—Aurez-vous ce courage? dit Athos.

—Je l’aurai, répondit d’Artagnan, et à l’instant même.

—Eh bien! vrai, mon enfant, vous aurez raison, dit le gentilhomme en serrant la main du Gascon avec une affection presque paternelle; que Dieu veuille que cette femme, qui est à peine entrée dans votre vie, n’y laisse pas une trace terrible!

Athos salua d’Artagnan de la tête, en homme qui veut faire comprendre qu’il n’est pas fâché de rester seul avec ses pensées.

En rentrant chez lui d’Artagnan trouva Ketty, qui l’attendait. Par un mois de fièvre la pauvre enfant n’eût pas été plus changée qu’elle ne l’était par cette nuit d’insomnie et de douleur. Elle était envoyée par sa maîtresse au faux de Wardes. Sa maîtresse était folle d’amour, ivre de joie; elle voulait savoir quand son amant lui donnerait une seconde nuit. Et la pauvre Ketty, pâle et tremblante, attendait la réponse de d’Artagnan.

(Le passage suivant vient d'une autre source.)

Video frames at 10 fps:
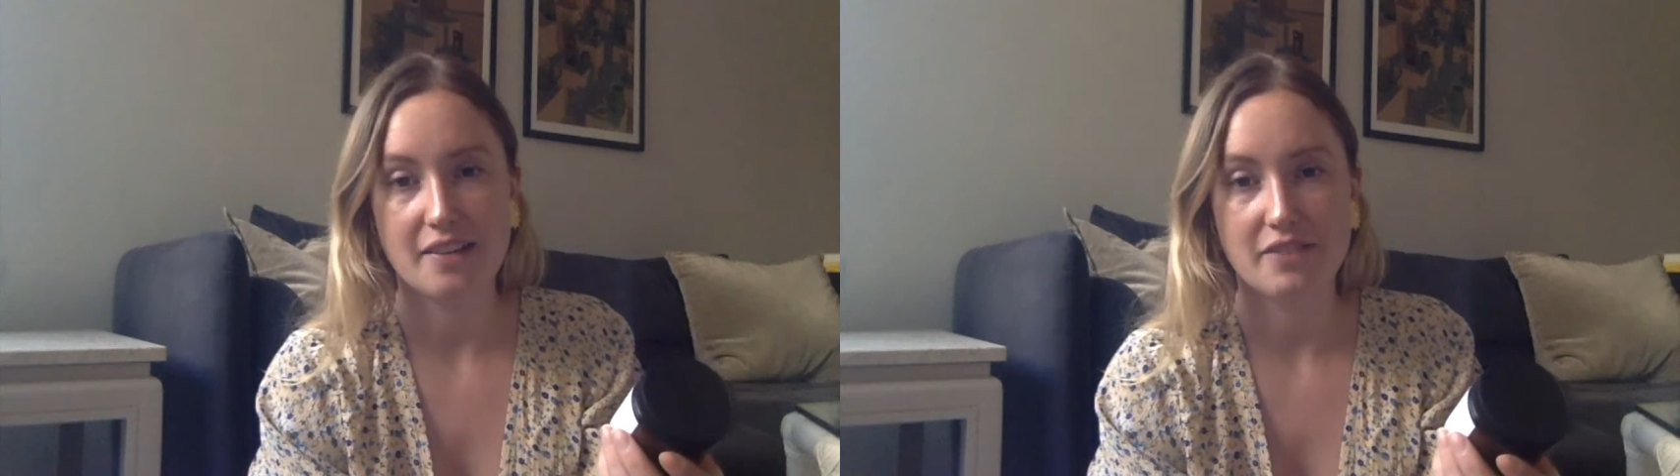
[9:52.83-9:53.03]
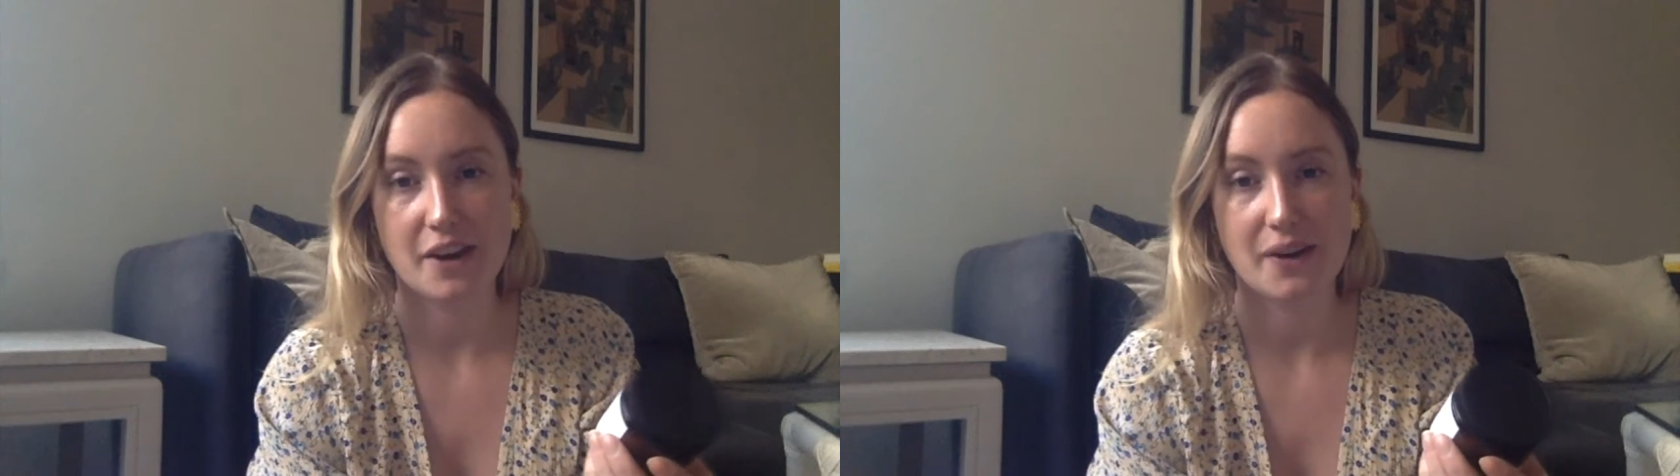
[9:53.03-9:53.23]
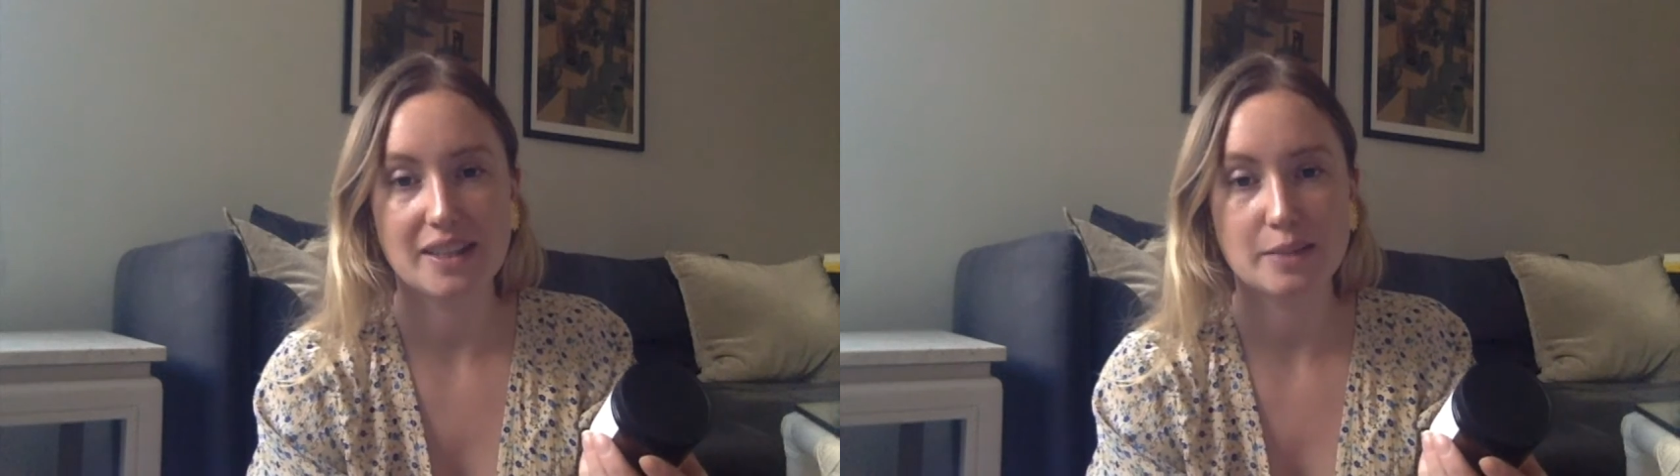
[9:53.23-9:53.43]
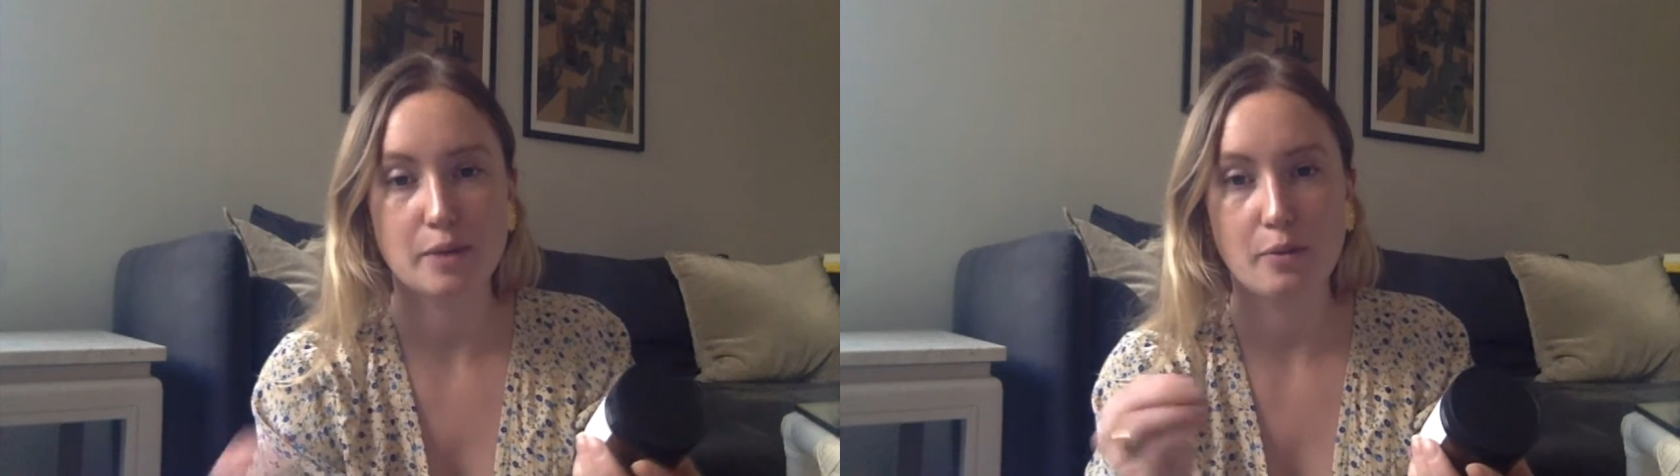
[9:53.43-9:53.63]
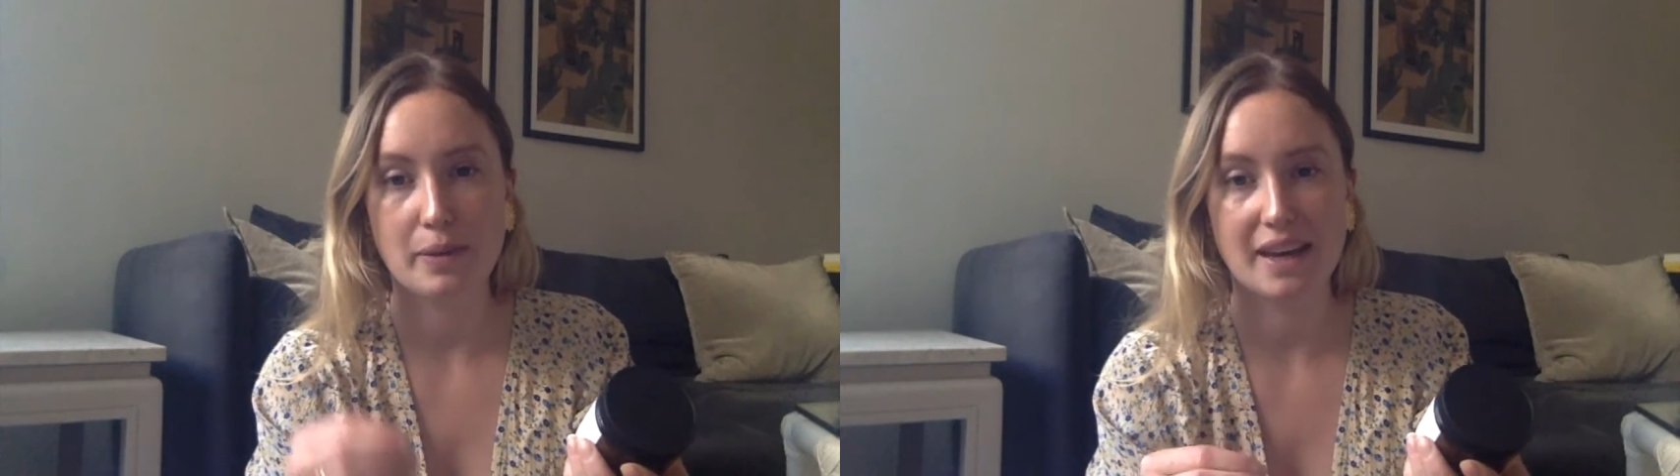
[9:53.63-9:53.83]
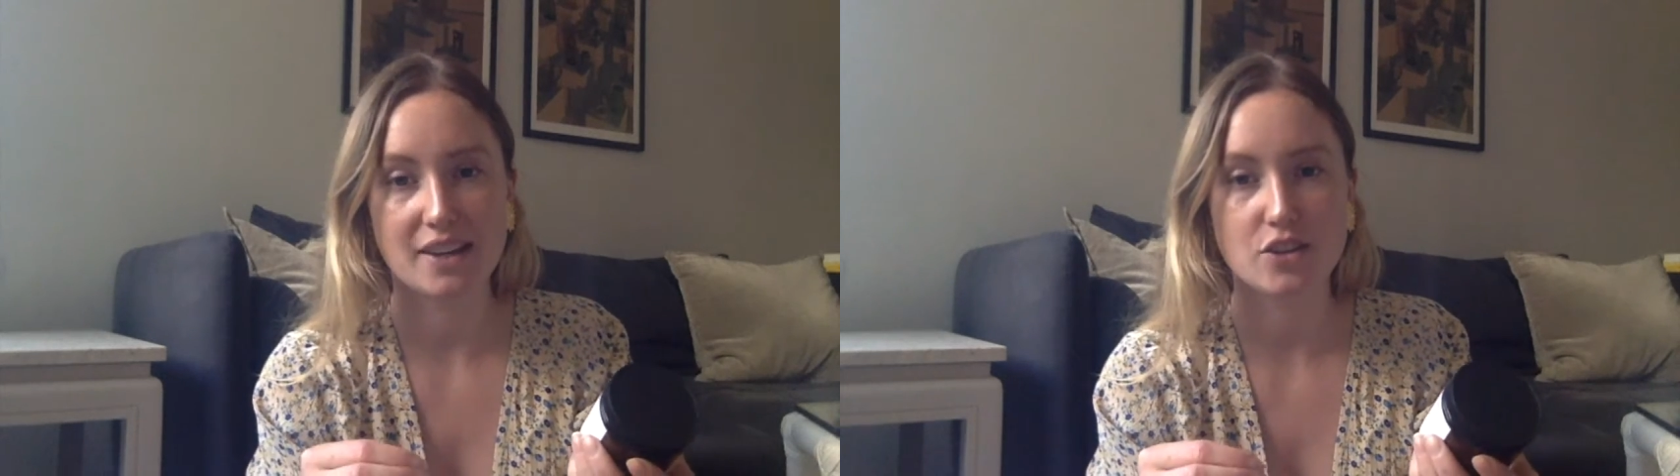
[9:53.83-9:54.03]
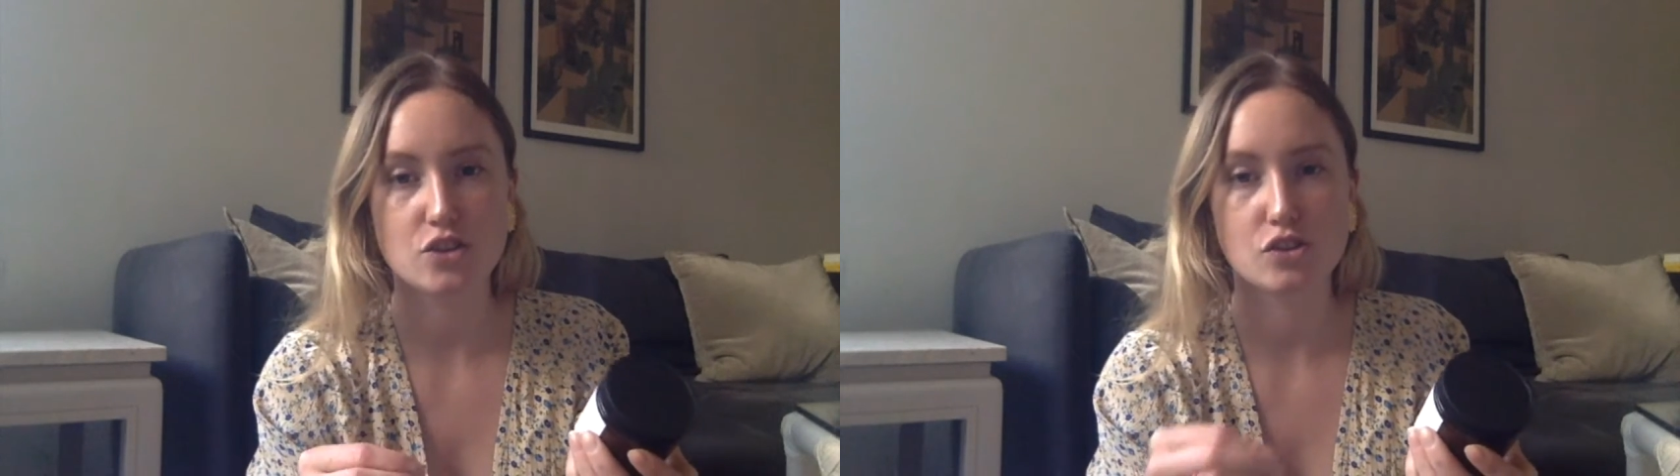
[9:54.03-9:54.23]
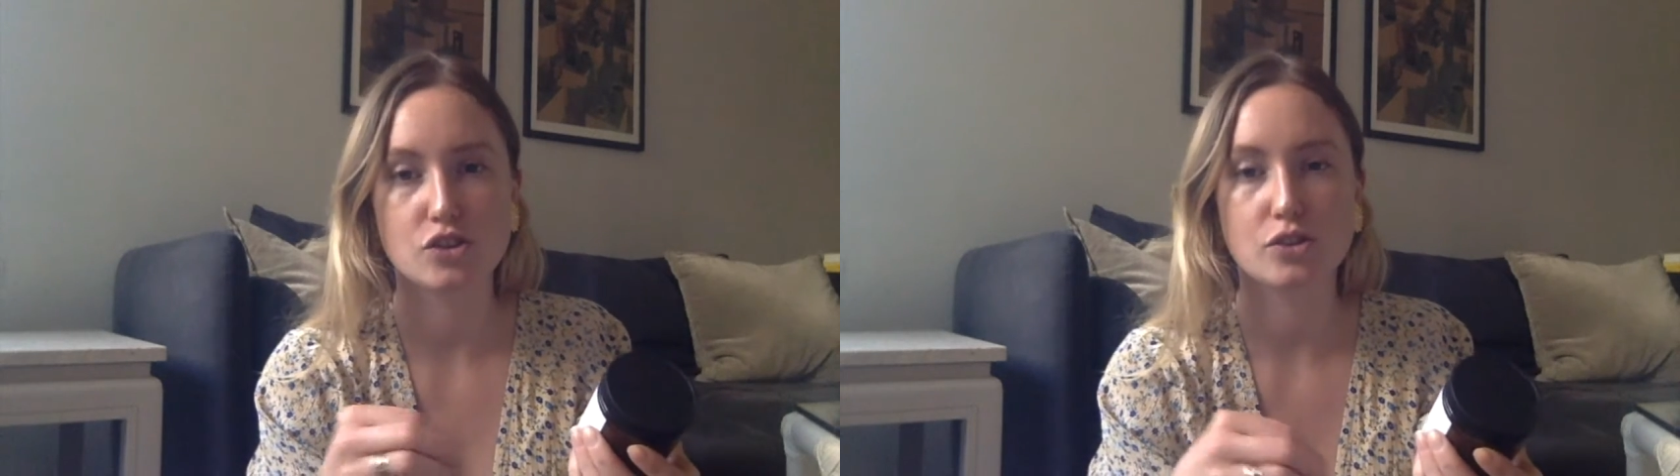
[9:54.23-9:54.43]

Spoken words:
a very small pinch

Athos avait une grande influence sur le jeune homme, les conseils de son ami joints aux cris de son propre cœur l’avaient déterminé, maintenant que son orgueil était sauvé et sa vengeance satisfaite, à ne plus revoir milady. Pour toute réponse il prit donc une plume et écrivit la lettre suivante:

«Ne comptez pas sur moi, madame, pour le prochain rendez-vous: depuis ma convalescence j’ai tant d’occupations de ce genre qu’il m’a fallu y mettre un certain ordre. Quand votre tour viendra, j’aurai l’honneur de vous en faire part.

»Je vous baise les mains.

»Comte DE WARDES

Du saphir pas un mot: le Gascon voulait garder une arme contre milady; d’ailleurs, après ce qu’Athos lui avait dit, était-ce à elle ou à lui que ce bijou devait revenir?